[Xavier NX + DLA] does not support dynamic shapes, and CBUF size requirement

Hi,
My English isn’t so good so feel free to ask me if there is anything unclear.

Thank you for your assistance always.

Using TensorRT (trtexec) in a [Jetson Xavier NX + DLA] environment.

When the Convolution layer is connected after the Resize layer, the following two messages are output and executed by GPU FallBack.

DLA Layer Conv_1 does not support dynamic shapes in any dimension.
DLA LAYER: CBUF size requirement for layer Conv_1 is 131072banks, which exceeds the limit (16).

I would appreciate it if you could answer the following questions about this message.

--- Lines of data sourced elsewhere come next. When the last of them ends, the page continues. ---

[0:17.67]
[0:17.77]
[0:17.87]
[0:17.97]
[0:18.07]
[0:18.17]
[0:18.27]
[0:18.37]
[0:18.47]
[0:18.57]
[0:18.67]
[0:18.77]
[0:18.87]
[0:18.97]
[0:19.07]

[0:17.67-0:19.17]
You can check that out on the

・Is it a specification that such a message is output when I connect a Convolution layer after a Resize layer? Also, what is the cause of this?

・Is there any way to work around this Issue?

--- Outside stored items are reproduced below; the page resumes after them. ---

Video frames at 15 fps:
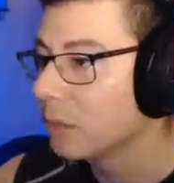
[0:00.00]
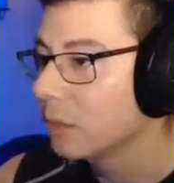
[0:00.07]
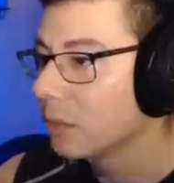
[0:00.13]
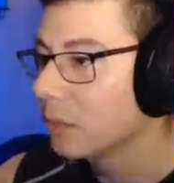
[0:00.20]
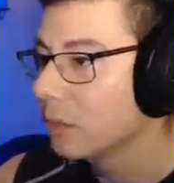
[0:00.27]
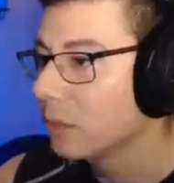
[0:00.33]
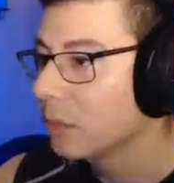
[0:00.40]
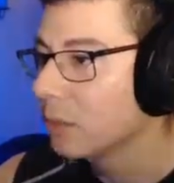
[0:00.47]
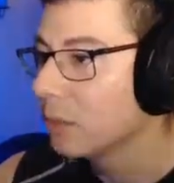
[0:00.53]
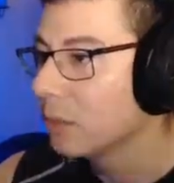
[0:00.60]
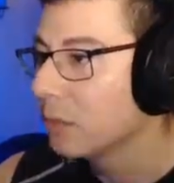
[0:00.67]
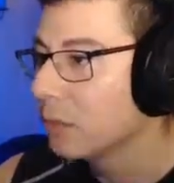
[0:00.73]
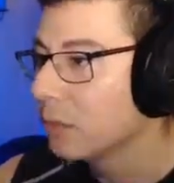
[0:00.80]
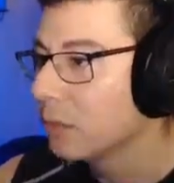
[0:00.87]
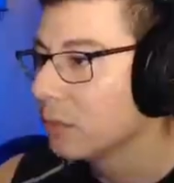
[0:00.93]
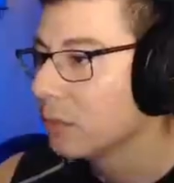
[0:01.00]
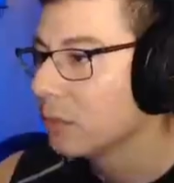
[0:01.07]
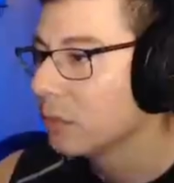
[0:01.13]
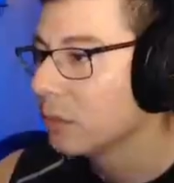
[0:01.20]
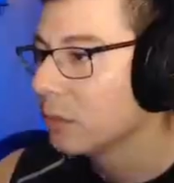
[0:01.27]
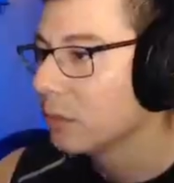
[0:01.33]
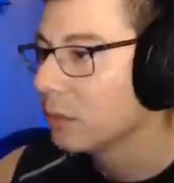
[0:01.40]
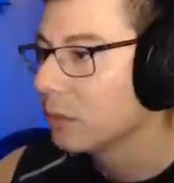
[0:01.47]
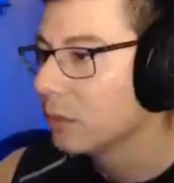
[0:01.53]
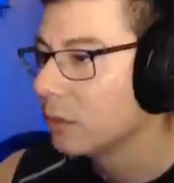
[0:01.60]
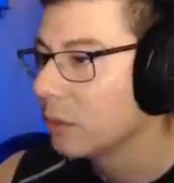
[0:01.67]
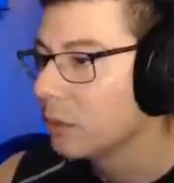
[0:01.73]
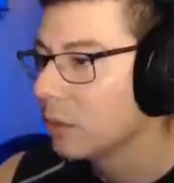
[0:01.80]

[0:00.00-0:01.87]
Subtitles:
(no one is talking)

I’ve uploaded the model I used for testing.
Use it if necessary you need it.
dla_resize_test.onnx (218.1 KB)

Thank you in advance.

Regards,

Hi,

1. The message indicates that DLA doesn’t support dynamic shape input.
The dynamic shape means TensorRT chooses the size of a tensor at the runtime.
If you have a fixed input size, please create the network with an implicit batch rather than explicit.

2. Please try if you can skip the error via implicit batch first.

Thanks.

1 Like

Hi,
I really appreciate your reply.

I tried running it with implicit batch size, but I get the same error.
The following is the runtime log.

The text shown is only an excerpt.